И вот наступает назначенная для побега ночь. Неожиданно Полибий, душа всего предприятия, заболевает настолько тяжело, что не может подняться с постели. Но даже в таком состоянии он неослабно следил за ходом событий и руководил ими. По заранее разработанному плану Деметрий отправил часть друзей в Анагнии, обещая встретиться с ними утром, часть — в Цирцеи с собаками, чтобы на другой день с ними поохотиться. Сам же он с немногими оставшимися приятелями давал в Риме ночью прощальный пир, отчасти для удовольствия, отчасти для отвода глаз. Полибий, прикованный к постели, неотступно следил за каждым шагом Деметрия. С ужасом видел он, что время идет, а юный царь, склонный к попойкам, и не думает кончать пира. Надо как-то выманить Деметрия из-за стола. Но как? Напомнить ему о заговоре? Но ведь собутыльники Деметрия и не подозревают о нем. Написать записку?
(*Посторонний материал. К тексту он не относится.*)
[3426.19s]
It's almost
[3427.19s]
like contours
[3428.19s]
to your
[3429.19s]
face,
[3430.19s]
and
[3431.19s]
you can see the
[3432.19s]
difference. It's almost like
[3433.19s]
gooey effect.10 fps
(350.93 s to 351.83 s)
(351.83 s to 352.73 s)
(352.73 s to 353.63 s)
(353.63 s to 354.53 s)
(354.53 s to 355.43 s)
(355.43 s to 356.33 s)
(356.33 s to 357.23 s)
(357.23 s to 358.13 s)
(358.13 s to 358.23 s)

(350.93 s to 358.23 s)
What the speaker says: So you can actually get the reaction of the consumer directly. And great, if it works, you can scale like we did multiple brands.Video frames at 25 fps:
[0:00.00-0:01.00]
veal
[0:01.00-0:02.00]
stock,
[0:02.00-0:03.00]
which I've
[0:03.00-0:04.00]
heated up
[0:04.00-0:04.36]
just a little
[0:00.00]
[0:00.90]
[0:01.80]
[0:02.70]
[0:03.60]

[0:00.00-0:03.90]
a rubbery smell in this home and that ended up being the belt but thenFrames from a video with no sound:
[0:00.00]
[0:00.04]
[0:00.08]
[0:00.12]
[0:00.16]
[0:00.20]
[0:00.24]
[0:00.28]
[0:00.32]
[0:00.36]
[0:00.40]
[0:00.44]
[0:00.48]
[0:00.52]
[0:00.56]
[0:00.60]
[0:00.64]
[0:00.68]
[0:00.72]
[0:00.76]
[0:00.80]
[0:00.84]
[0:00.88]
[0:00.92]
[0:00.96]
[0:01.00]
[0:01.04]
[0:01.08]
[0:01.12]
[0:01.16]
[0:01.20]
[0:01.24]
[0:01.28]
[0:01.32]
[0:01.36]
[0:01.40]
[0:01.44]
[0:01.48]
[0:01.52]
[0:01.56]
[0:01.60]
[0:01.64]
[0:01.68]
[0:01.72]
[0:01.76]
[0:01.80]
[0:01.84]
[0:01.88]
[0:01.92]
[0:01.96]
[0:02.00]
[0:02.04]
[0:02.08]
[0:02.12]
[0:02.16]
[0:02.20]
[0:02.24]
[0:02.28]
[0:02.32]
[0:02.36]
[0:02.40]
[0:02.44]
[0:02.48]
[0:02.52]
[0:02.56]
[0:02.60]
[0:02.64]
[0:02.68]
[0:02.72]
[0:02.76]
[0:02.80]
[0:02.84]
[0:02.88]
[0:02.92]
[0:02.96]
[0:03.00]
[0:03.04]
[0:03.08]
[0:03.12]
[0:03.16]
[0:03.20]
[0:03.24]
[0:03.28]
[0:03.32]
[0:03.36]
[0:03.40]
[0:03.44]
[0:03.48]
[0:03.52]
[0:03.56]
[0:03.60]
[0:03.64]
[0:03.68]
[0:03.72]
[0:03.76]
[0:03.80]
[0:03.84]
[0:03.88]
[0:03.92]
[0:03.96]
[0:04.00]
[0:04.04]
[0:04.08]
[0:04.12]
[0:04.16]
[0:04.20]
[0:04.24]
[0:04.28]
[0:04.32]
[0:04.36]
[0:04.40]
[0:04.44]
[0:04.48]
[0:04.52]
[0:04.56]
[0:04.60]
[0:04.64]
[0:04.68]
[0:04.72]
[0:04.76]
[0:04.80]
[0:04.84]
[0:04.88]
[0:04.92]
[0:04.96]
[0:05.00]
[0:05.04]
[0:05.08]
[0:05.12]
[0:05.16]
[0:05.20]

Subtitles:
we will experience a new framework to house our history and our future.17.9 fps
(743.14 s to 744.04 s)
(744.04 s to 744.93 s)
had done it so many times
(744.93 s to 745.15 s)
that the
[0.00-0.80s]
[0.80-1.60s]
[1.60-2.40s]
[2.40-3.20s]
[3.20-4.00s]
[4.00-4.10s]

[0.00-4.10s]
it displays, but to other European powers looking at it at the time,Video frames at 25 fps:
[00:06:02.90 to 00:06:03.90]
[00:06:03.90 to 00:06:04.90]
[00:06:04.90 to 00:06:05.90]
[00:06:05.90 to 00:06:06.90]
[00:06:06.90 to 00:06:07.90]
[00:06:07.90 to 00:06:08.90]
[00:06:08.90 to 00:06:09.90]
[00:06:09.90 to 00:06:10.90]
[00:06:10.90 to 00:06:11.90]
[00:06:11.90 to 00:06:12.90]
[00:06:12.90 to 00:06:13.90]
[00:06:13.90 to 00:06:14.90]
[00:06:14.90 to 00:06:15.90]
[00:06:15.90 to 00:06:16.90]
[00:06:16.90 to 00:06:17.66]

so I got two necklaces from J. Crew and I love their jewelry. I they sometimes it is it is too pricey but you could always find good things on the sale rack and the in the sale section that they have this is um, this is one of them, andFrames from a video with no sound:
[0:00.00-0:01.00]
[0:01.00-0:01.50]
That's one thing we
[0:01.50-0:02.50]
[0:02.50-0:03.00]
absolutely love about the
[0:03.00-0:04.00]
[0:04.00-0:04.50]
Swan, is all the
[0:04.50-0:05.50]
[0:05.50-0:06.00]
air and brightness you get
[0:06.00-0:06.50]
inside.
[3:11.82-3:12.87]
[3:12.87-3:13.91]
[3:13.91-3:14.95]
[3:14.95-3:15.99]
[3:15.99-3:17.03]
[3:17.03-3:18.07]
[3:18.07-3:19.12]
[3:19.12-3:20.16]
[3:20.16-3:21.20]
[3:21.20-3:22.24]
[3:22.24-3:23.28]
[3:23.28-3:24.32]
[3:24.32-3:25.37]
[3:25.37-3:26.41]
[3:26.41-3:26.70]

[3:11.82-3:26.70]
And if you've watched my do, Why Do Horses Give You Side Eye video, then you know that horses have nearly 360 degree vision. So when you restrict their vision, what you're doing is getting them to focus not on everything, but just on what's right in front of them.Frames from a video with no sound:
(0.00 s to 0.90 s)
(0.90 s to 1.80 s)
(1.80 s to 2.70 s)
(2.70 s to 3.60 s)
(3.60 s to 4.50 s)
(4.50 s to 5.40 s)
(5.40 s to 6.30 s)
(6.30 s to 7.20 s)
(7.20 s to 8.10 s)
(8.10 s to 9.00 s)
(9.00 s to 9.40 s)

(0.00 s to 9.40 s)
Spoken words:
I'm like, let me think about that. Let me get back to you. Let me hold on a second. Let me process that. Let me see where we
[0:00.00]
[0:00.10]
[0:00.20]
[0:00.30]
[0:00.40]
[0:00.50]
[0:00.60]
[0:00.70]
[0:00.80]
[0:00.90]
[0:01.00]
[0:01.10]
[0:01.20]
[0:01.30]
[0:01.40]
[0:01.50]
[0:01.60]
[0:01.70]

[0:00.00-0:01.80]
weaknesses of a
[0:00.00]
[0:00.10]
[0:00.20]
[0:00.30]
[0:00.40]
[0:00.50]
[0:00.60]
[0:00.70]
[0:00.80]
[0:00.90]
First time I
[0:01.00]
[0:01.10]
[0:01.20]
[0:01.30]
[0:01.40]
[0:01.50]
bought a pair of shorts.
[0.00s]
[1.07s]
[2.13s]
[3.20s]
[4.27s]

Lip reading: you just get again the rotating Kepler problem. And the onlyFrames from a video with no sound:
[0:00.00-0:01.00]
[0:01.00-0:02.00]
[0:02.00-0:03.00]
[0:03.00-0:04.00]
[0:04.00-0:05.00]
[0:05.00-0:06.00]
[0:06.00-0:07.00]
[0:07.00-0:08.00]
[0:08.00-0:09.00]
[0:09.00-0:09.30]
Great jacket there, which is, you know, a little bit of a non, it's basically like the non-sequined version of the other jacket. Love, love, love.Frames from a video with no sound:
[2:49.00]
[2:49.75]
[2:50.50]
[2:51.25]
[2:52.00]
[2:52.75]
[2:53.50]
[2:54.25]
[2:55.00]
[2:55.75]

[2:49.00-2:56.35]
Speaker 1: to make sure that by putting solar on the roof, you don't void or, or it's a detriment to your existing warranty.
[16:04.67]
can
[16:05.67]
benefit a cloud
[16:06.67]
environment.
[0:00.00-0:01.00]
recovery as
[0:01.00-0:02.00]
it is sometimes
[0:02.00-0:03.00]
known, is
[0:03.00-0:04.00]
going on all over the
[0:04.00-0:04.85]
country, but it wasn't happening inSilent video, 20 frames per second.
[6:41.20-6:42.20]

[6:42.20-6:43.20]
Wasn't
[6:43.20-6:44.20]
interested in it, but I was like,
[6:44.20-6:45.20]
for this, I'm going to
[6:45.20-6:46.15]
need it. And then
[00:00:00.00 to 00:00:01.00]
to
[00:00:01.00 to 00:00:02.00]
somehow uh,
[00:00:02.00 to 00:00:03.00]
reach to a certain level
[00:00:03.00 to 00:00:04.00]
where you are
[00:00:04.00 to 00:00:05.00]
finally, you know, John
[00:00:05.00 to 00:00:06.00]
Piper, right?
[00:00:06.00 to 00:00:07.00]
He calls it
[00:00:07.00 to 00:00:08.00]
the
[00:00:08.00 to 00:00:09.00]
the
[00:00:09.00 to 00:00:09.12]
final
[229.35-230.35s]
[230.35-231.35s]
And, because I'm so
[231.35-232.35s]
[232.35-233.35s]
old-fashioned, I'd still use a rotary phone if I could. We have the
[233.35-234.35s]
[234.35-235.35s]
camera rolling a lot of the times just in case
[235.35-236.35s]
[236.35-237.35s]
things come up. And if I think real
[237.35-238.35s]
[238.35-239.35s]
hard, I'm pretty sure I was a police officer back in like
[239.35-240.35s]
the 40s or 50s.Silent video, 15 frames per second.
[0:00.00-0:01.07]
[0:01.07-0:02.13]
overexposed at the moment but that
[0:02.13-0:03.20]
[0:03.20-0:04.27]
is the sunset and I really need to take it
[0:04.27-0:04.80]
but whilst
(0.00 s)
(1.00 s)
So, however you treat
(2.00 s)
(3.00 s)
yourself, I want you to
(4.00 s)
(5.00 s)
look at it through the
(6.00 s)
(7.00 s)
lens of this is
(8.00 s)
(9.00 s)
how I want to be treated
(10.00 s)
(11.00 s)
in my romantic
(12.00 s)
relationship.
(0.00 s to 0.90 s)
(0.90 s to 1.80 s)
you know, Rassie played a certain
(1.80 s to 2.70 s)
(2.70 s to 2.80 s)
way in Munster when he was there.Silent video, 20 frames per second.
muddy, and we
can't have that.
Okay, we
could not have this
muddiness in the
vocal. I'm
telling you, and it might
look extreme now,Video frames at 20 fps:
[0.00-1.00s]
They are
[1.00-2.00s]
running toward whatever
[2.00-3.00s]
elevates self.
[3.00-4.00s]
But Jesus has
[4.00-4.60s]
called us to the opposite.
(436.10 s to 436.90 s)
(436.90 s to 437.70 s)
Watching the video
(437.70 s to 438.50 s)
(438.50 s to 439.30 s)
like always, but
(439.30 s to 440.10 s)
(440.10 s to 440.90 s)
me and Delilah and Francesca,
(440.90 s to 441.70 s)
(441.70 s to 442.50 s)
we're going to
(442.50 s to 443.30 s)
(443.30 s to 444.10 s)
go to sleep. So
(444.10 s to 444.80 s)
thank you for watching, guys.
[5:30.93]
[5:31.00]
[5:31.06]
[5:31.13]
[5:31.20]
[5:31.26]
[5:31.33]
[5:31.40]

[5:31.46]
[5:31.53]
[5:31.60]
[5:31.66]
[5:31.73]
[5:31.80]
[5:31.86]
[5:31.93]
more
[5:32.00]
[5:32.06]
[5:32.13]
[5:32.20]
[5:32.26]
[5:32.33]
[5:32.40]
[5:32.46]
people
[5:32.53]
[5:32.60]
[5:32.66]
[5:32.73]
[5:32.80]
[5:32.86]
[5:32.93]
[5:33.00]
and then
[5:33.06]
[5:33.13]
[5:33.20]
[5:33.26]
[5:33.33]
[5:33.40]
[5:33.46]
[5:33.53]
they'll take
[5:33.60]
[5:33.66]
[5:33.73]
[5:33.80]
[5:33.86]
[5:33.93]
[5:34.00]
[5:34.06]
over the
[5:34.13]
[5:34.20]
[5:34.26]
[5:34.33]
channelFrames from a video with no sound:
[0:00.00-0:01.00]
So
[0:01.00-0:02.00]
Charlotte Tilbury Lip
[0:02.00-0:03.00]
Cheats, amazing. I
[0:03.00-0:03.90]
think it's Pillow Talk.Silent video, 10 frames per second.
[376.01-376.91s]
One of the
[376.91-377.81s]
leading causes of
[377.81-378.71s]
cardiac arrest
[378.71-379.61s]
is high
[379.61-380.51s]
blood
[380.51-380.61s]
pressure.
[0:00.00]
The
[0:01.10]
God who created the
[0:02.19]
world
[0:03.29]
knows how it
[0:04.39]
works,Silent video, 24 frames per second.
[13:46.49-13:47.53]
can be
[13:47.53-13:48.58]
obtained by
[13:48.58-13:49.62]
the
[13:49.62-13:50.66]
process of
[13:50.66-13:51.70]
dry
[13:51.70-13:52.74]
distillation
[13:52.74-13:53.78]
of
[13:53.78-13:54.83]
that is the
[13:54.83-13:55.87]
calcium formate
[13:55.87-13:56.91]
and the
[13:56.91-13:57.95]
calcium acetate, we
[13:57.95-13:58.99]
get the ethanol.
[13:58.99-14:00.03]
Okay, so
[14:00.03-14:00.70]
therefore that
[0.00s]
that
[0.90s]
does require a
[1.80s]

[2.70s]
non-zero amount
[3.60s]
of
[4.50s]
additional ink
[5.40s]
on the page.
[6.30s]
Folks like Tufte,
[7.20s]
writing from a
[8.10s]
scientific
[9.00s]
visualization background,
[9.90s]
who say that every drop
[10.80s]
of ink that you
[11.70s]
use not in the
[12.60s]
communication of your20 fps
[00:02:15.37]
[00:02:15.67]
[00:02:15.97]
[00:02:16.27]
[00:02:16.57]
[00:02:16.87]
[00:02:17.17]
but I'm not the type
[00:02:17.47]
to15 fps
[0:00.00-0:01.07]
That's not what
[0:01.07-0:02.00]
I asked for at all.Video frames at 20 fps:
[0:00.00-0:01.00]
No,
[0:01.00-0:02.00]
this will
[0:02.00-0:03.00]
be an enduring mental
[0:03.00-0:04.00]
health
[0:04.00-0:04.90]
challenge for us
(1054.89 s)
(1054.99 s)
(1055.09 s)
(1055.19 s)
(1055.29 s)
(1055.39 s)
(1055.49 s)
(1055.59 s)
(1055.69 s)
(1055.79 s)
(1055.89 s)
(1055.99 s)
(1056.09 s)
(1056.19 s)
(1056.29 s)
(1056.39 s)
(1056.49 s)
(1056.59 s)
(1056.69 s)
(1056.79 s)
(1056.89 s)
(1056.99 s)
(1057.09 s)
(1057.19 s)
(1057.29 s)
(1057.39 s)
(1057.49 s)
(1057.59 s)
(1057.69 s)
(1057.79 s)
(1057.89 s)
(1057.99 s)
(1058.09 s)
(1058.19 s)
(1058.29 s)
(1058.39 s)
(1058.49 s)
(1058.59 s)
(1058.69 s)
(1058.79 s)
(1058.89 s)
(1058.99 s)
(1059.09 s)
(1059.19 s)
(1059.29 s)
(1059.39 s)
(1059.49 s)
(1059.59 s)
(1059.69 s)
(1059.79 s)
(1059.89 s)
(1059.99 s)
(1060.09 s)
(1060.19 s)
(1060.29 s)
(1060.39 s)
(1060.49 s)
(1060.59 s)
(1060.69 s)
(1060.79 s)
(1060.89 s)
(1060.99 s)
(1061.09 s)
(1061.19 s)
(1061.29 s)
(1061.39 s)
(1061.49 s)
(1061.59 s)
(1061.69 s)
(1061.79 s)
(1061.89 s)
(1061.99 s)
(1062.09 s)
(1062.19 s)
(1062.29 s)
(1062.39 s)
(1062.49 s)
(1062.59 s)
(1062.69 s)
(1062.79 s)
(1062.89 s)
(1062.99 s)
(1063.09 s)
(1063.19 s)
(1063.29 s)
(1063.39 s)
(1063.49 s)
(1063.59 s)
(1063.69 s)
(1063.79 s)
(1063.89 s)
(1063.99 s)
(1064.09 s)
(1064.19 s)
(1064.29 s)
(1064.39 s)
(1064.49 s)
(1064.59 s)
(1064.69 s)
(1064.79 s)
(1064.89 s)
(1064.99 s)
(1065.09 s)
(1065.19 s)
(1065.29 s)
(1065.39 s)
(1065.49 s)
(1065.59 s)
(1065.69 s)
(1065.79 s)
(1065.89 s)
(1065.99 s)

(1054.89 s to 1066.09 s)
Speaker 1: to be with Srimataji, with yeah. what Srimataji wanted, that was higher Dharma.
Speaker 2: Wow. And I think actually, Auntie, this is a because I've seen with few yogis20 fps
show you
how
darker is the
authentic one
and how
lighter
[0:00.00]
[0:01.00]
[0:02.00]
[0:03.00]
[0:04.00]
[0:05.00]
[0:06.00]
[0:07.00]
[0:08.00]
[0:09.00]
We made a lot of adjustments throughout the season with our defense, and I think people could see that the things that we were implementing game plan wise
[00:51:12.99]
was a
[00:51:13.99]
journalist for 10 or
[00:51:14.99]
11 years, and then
А вдруг Деметрий уже пьян, и записка попадет в руки кому-нибудь из его приятелей? Что предпринять? Наконец Полибий решается. Он берет таблички, пишет, запечатывает, зовет верного раба и велит передать их Деметрию через виночерпия, только не говоря, от кого, а лишь настоятельно попросив прочесть немедленно.
Деметрий вскрыл записку. Там оказался набор каких-то изречений из древних авторов типа:
К счастью, Деметрий оказался еще достаточно трезвым. Он тут же понял, от кого записка. Под каким-то предлогом он встает из-за стола, выходит, накидывает дорожный плащ и спешит на корабль.
На следующий день в Риме считали, что Деметрий в Цирцеях, то же думали и ждавшие его в Агнаниях. Охотники же в Цирцеях считали, что он почему-то задержался в Риме. Только на пятый день римляне обнаружили исчезновение Деметрия. Но это не тревожило Полибия: по его расчетам, царевич уже пересек Сицилийский пролив (XXXI, 12; 19–23).